(Available data Opens)
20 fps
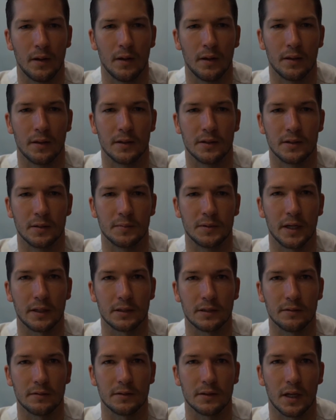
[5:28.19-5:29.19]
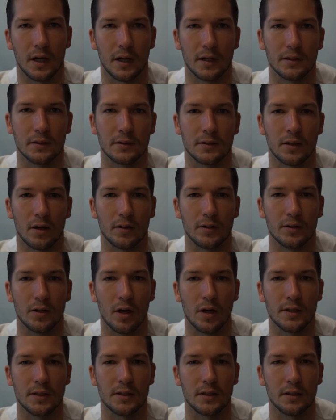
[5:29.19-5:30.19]
The subjective signs are
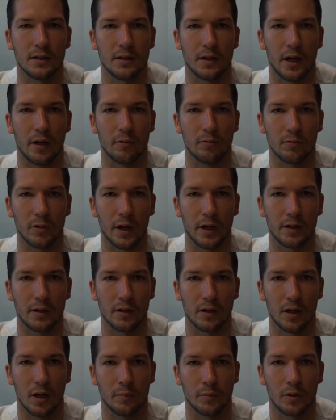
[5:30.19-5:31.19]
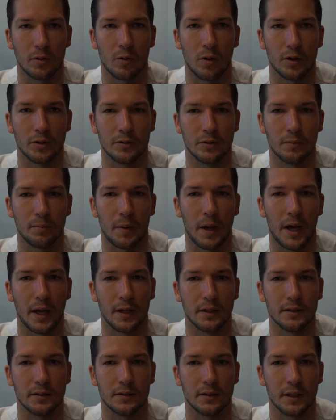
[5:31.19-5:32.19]
nausea and right upper quadrant
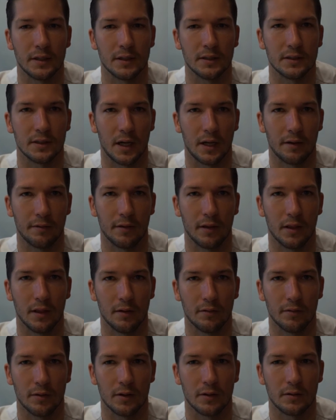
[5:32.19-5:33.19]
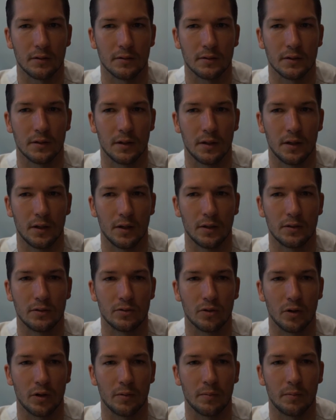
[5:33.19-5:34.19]
pain at the site of the liver,
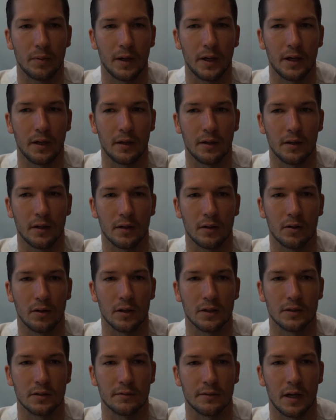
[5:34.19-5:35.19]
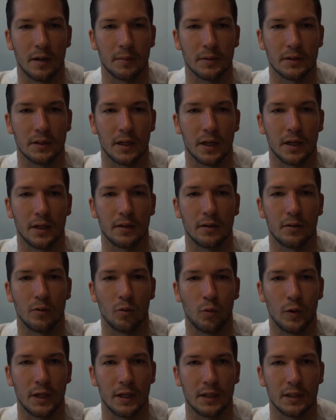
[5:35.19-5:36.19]
joint pain, loss of appetite,
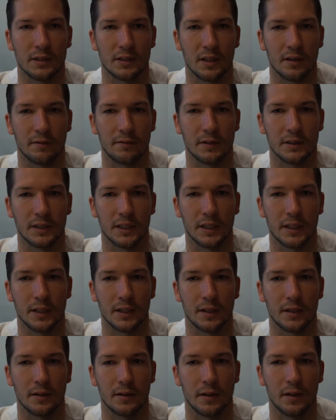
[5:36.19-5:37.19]
weakness, and fatigue.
(Available data Closes)
- **Goal of the exercise**: Please copy the lines above exactly as written, apart from any pictures.

- **Exercise response**:
20 fps
[5:28.19-5:29.19]
[5:29.19-5:30.19]
The subjective signs are
[5:30.19-5:31.19]
[5:31.19-5:32.19]
nausea and right upper quadrant
[5:32.19-5:33.19]
[5:33.19-5:34.19]
pain at the site of the liver,
[5:34.19-5:35.19]
[5:35.19-5:36.19]
joint pain, loss of appetite,
[5:36.19-5:37.19]
weakness, and fatigue.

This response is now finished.